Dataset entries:
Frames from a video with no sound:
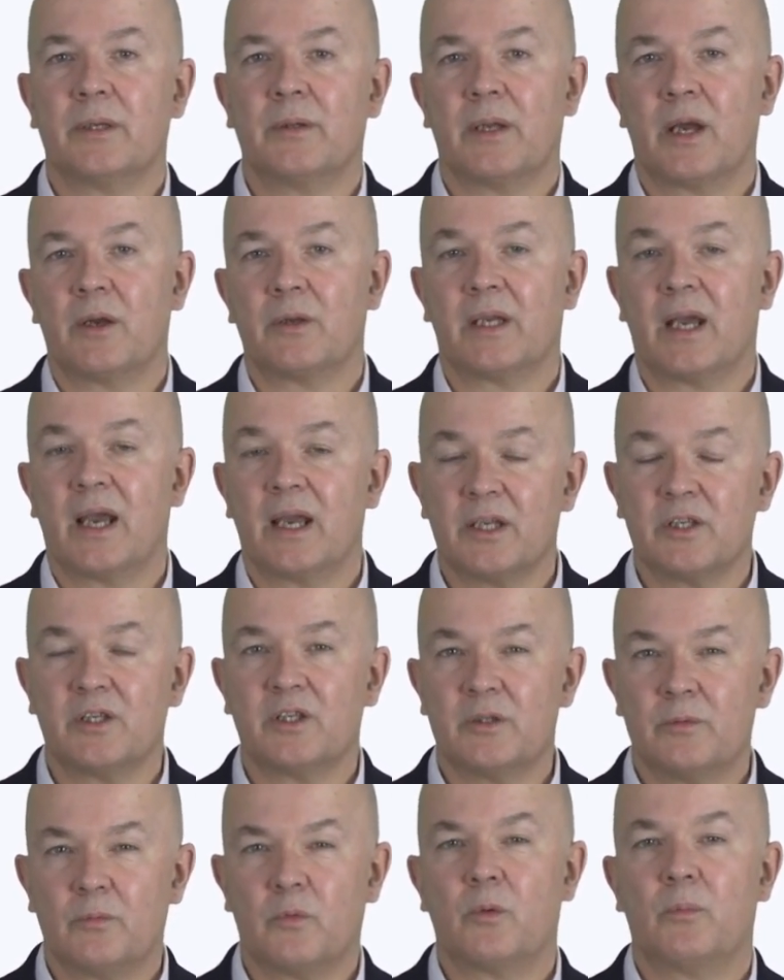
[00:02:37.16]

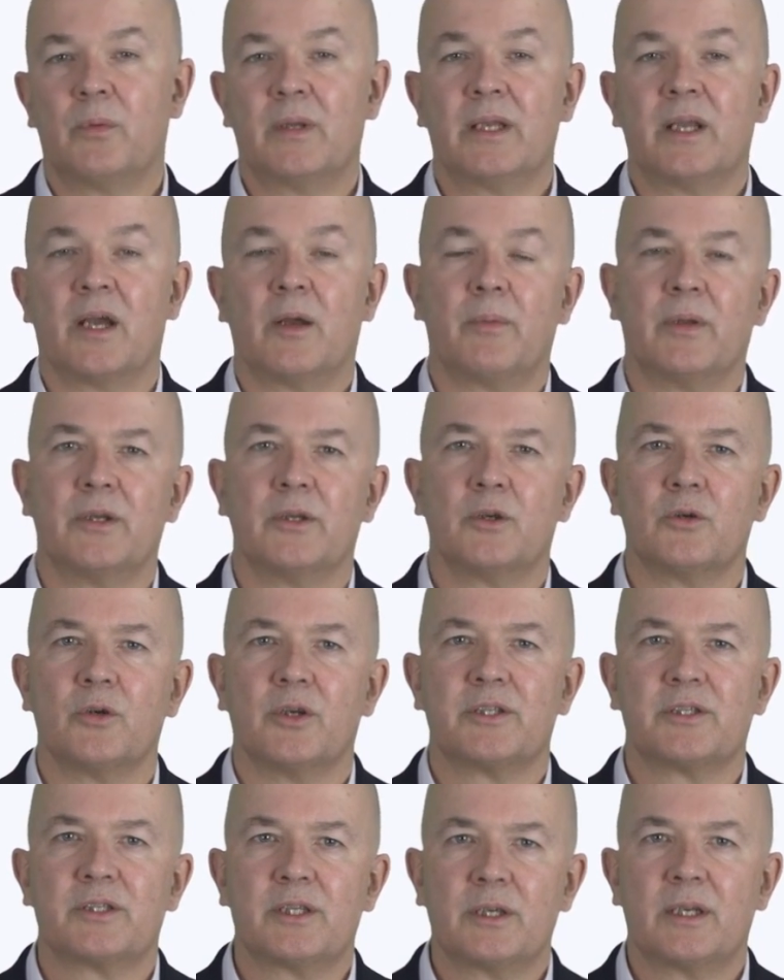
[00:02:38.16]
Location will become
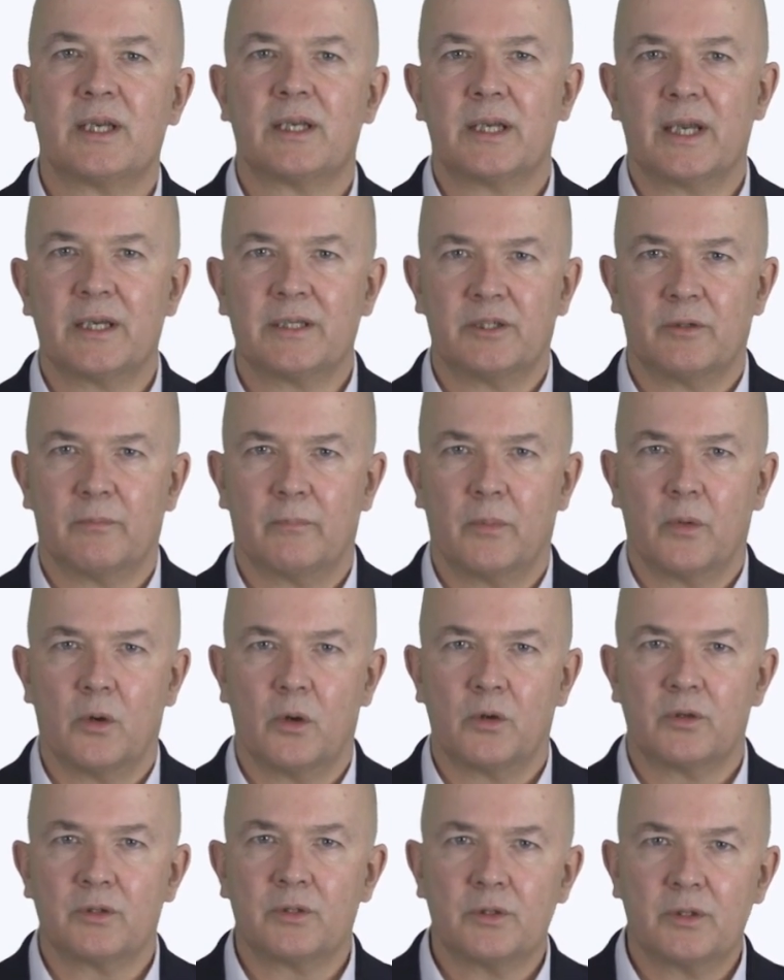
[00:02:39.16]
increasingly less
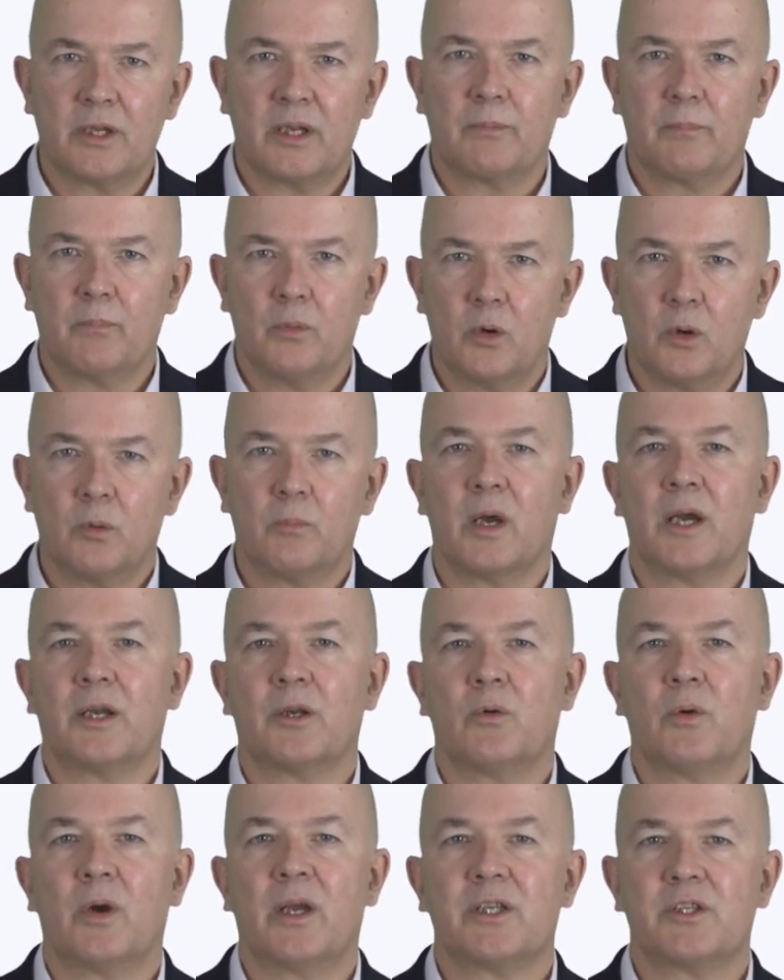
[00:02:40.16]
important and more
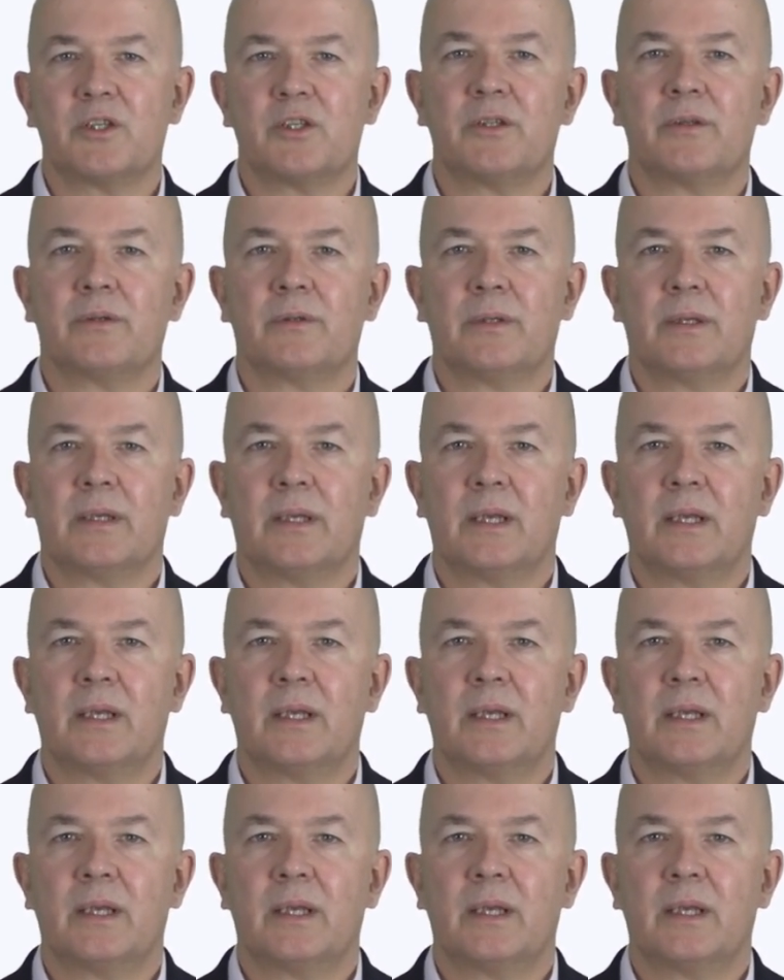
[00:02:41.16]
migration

_What you will do:_
Output all lines above precisely. Pictures are to be left out.

_Answer box:_
Frames from a video with no sound:
[00:02:37.16]

[00:02:38.16]
Location will become
[00:02:39.16]
increasingly less
[00:02:40.16]
important and more
[00:02:41.16]
migration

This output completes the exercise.